Lewis Hammond

Lewis Hammond’s oil paintings present fragmentary pictures of a world that is both familiar and unknown. His works examines the idea of self, the impossibility of self-knowledge, the sorrow of violence and human vulnerability in the face of death. They can often be seen as self-portraits speaking of the artist’s personal relationships and his black heritage.

The figures in his paintings can be seen wondering in solitary and alienated spaces, and they frequently present animal forms that reminds the viewer of Kafkaesque situations.

Any sense of place and history is forcibly suspended, and the idea of personal struggle is underlined by a bold palette but also by the thinly applied layer of paint, which expose the artist’s movement on the canvas. 

Lewis Hammond (b. 1987) graduated from the Royal Academy Schools, London, in 2017. Recent exhibitions include: Arcadia Missa, London (2019); Balice Hertling, Paris (2018);  Sophie Tappeiner Gallery, Vienna (2018); Condo, New York (2018). He has forthcoming shows at Antenna Space, Shanghai and Deborah Schamoni, Munich. He has won the Travel Prize and the Prize for Painting at the Royal Academy Schools, London. 


Platform Foundation Asks

Who is your artistic hero? My “heroes” range from from Goya to Jusepe de Ribera. From Claudia Rankine to Arthur Jafa. And then lots and lots in the middle.

Which work of art you wished you owned? I think perhaps the Bronzino “An Allegory with Venus and Cupid”... or Titian’s “Flaying of Marsyas”... OR “The Mocking of Christ” by Fra Angelico.

What is the most indispensable item in your studio? My painting table.

Describe your studio in three words: My favourite place. 

Do you collect anything? Not so much anymore.

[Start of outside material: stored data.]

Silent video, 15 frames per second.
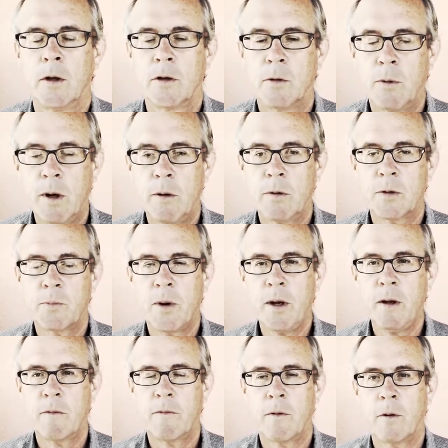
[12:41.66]
So what I was
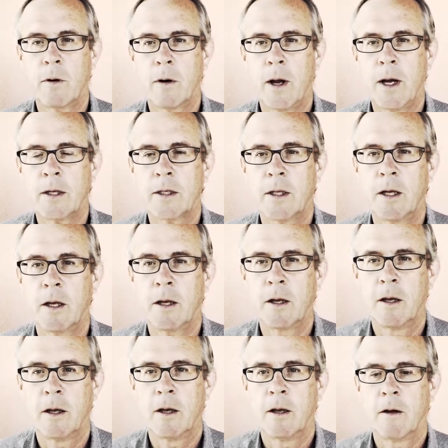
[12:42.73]
praying for, asking
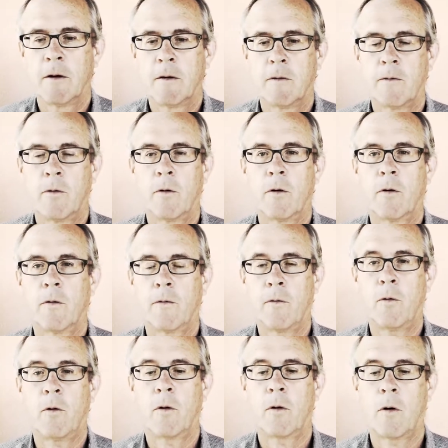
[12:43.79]
for
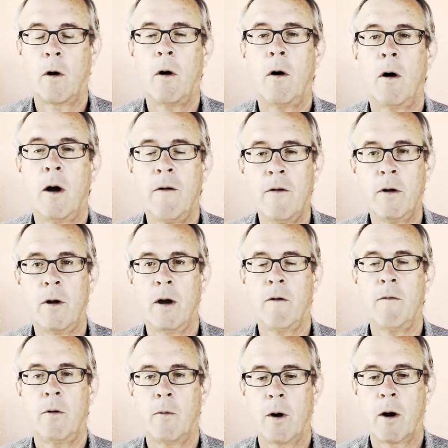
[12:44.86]
all,
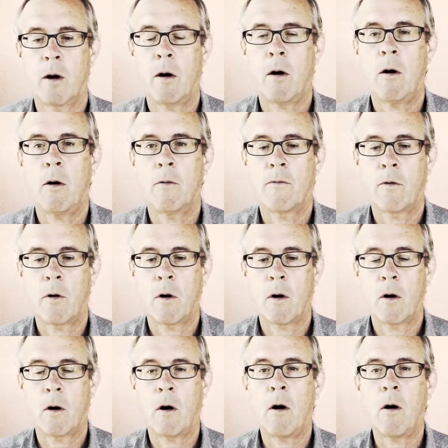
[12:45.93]
everywhere, all, for
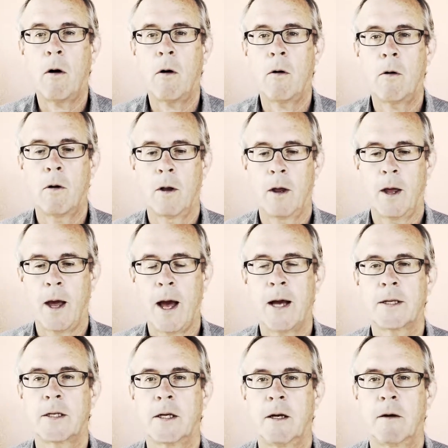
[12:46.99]
all,
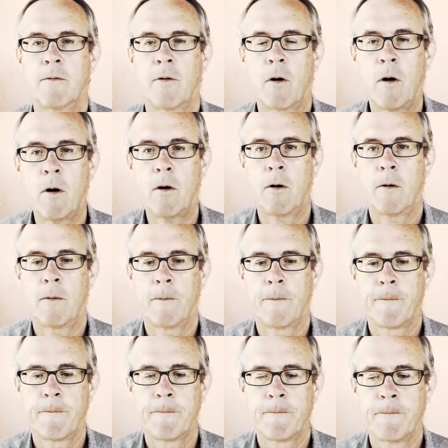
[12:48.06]
asking for all,
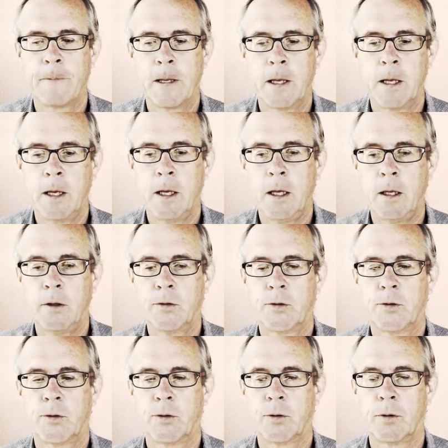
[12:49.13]

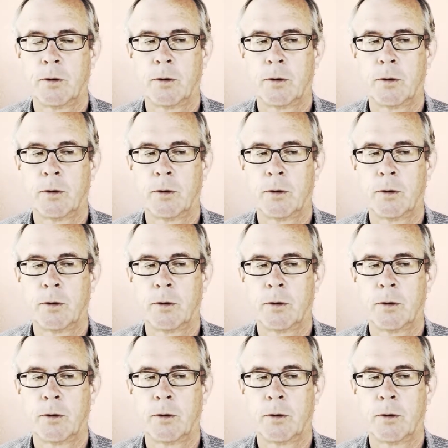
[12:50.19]
is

I used to have a large record collection, which has thinned out over the years. I’m interested in starting collecting again though - I really enjoyed the crate digging. Other than that I buy a lot of books.

What kind of music do you listen to while you work? I mostly listen to audiobooks. Music dependent on mood and studio activity I am doing. Fast and heavy punk music for laborious tasks. Softer and more contemplative music for painting.